Mitochondrial structure and function

Mitochondria are oval-shaped, rod-shaped, or cylindrical organelles found in virtually all eukaryotic cells, varying in shape and size depending on the cell type. They are just visible with a light microscope but their detailed internal structure requires an electron microscope. Their primary function is to serve as the site of aerobic respiration, a continuous process that produces adenosine triphosphate (ATP), the universal energy currency for cells.

The structure of a mitochondrion is intricately adapted to its function:

• Double Membrane (Envelope):

  • Outer Membrane: This smooth outer boundary contains transport proteins like porin, which create wide aqueous channels allowing easy passage of small, water-soluble molecules like pyruvate, CO2, O2, and NAD from the cytoplasm into the intermembrane space.

  • Inner Membrane: This membrane is highly folded into structures called cristae, which project into the interior of the mitochondrion. The cristae vastly increase the surface area available for the reactions of aerobic respiration. The inner membrane is also a more selective barrier, controlling the precise entry of ions and molecules into the matrix. It is largely impermeable to hydrogen ions (protons), a crucial feature for establishing an electrochemical gradient.

  • Intermembrane Space: The narrow region between the inner and outer membranes. This space is essential for the accumulation of hydrogen ions (protons), creating a potential difference that drives ATP synthesis.

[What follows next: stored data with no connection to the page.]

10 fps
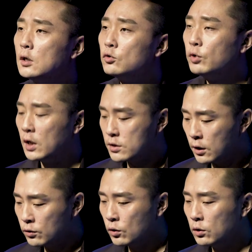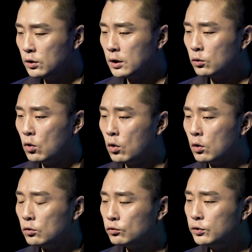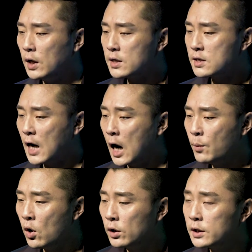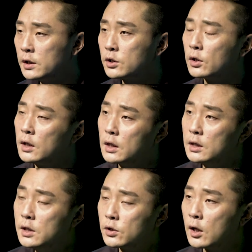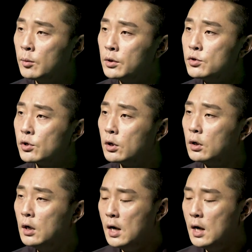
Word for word: 우리가 선교를 이루고 우리의 사명을 실천하기 이전에 먼저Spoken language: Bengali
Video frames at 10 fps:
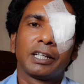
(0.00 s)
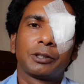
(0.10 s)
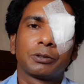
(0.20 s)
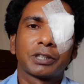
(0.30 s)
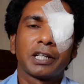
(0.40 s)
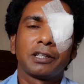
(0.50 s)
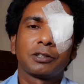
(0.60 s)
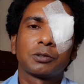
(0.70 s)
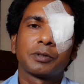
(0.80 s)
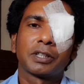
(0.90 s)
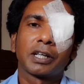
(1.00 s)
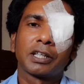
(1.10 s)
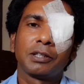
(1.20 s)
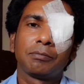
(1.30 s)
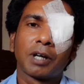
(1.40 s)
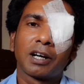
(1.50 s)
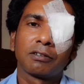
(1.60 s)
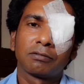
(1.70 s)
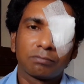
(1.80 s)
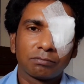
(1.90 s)
তো সেই সময়তে আর কি ধান
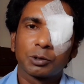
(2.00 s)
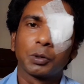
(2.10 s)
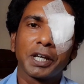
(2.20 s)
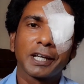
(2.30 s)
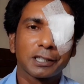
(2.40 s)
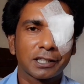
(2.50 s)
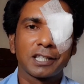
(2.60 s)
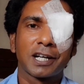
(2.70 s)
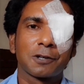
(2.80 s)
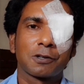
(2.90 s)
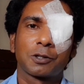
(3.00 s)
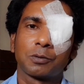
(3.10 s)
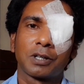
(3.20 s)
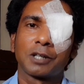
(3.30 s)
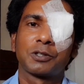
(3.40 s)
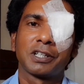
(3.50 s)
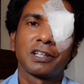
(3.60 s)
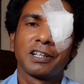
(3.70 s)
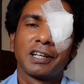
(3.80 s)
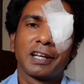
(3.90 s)
শুকিয়ে গেছে সেই ধানগুলো তোলা আসছে
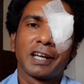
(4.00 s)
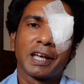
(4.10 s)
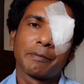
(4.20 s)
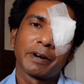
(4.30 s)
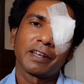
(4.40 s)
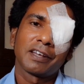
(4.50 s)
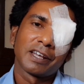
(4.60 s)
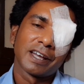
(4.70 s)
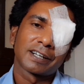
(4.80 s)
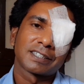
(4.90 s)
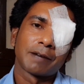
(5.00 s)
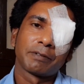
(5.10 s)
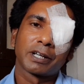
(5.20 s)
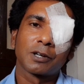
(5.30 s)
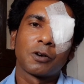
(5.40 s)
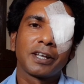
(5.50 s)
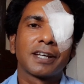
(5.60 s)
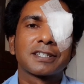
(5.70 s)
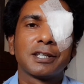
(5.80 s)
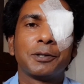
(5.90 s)
এবারে একটা সামনে থেকে একটা লরি
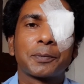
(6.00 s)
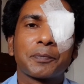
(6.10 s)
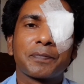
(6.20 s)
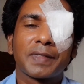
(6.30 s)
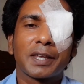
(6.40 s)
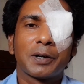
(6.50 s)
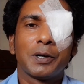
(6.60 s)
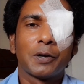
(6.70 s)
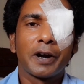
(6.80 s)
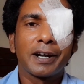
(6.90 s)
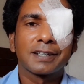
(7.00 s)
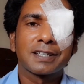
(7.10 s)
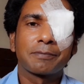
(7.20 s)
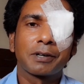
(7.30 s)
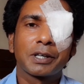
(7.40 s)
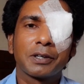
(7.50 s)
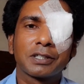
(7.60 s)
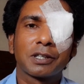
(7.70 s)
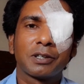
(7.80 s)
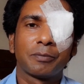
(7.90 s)
আসছিল ওই লরিটা আসার পর কী
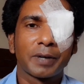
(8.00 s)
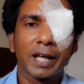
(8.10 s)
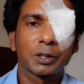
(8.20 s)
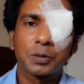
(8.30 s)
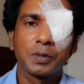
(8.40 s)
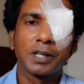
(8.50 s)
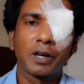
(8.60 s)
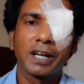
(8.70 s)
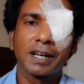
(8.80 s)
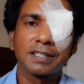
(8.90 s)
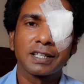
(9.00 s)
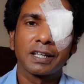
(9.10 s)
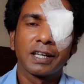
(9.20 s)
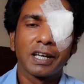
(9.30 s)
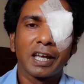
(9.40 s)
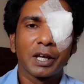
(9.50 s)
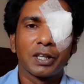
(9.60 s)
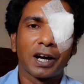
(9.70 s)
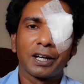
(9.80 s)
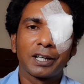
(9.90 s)
হয়েছে মানে এত স্পিডে লরিটা আসছে
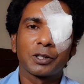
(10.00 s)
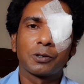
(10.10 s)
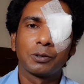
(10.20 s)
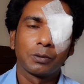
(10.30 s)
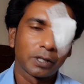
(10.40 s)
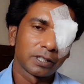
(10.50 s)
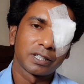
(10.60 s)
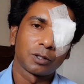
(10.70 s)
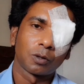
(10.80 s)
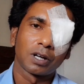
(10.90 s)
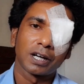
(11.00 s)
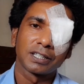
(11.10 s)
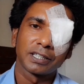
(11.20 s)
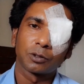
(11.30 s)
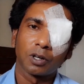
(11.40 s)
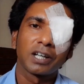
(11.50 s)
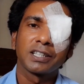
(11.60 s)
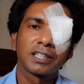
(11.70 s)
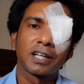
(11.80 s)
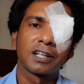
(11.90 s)
ধানটা যখন তুলে সেই তলাকার যে তলানি
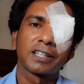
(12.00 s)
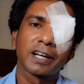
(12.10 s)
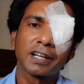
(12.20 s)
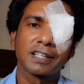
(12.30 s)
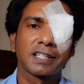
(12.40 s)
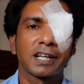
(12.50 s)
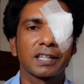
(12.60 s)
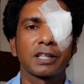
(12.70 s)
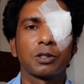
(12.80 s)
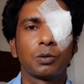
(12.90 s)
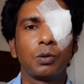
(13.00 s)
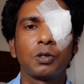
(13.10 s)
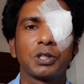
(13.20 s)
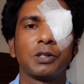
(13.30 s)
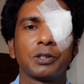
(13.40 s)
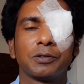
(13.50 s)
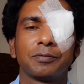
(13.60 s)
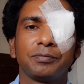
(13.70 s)
যে ধানটা থাকে না সেটাতে ধুলো ছিল গিয়ে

  • Matrix: The fluid-filled interior space enclosed by the inner membrane. The matrix contains an aqueous solution of enzymes necessary for the link reaction and the Krebs cycle.

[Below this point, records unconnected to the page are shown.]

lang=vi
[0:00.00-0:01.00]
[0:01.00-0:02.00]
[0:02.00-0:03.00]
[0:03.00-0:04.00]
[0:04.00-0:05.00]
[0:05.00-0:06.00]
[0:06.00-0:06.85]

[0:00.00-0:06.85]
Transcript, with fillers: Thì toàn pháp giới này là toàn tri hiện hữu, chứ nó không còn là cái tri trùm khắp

Mitochondria are central to the overall process of aerobic respiration, which involves four main stages:

1. Glycolysis: Although glycolysis occurs in the cytoplasm, its product, pyruvate, is subsequently transported into the mitochondrial matrix if oxygen is available.

2. Link Reaction: Pyruvate is actively transported into the mitochondrial matrix, where it is oxidized to acetate, producing reduced NAD and releasing carbon dioxide. Acetate then combines with coenzyme A to form acetyl coenzyme A.

3. Krebs Cycle (Citric Acid Cycle): This cycle takes place in the mitochondrial matrix. Acetyl coenzyme A combines with a 4-carbon molecule to form a 6-carbon molecule, which then undergoes a series of oxidation-reduction reactions, generating reduced NAD, reduced FAD, and a small amount of ATP, while releasing carbon dioxide.

4. Oxidative Phosphorylation: This is the final stage, occurring on the inner mitochondrial membrane (cristae). Energy from electrons carried by reduced NAD and FAD is used to pump protons (H+) from the matrix into the intermembrane space, creating a proton gradient. These protons then flow back into the matrix through ATP synthase (a process called chemiosmosis), driving the synthesis of ATP from ADP and inorganic phosphate. Oxygen acts as the final electron acceptor, combining with protons and electrons to form water.

The complete aerobic respiration of one glucose molecule theoretically yields around 38 molecules of ATP, although in practice, it is closer to 30-32 ATP. Mitochondria also perform other functions, such as the synthesis of lipids.

Mitochondria possess unique features, including their own small, circular DNA molecules and 70S ribosomes, which are smaller than the 80S ribosomes found in the cytoplasm. These characteristics support the endosymbiotic theory, suggesting that mitochondria originated from ancient bacteria that were engulfed by larger cells in a symbiotic relationship.

The number of mitochondria in a cell is directly related to its energy demands. Highly active cells, such as muscle cells (including cardiac muscle), liver cells, nerve cells, and sperm cells, contain thousands of mitochondria to provide the large amounts of ATP required for processes like muscle contraction, active transport, and nerve impulse transmission. For instance, sperm cells have numerous mitochondria to fuel their movement towards an egg, and cells of the proximal convoluted tubule have many mitochondria to supply ATP for active transport.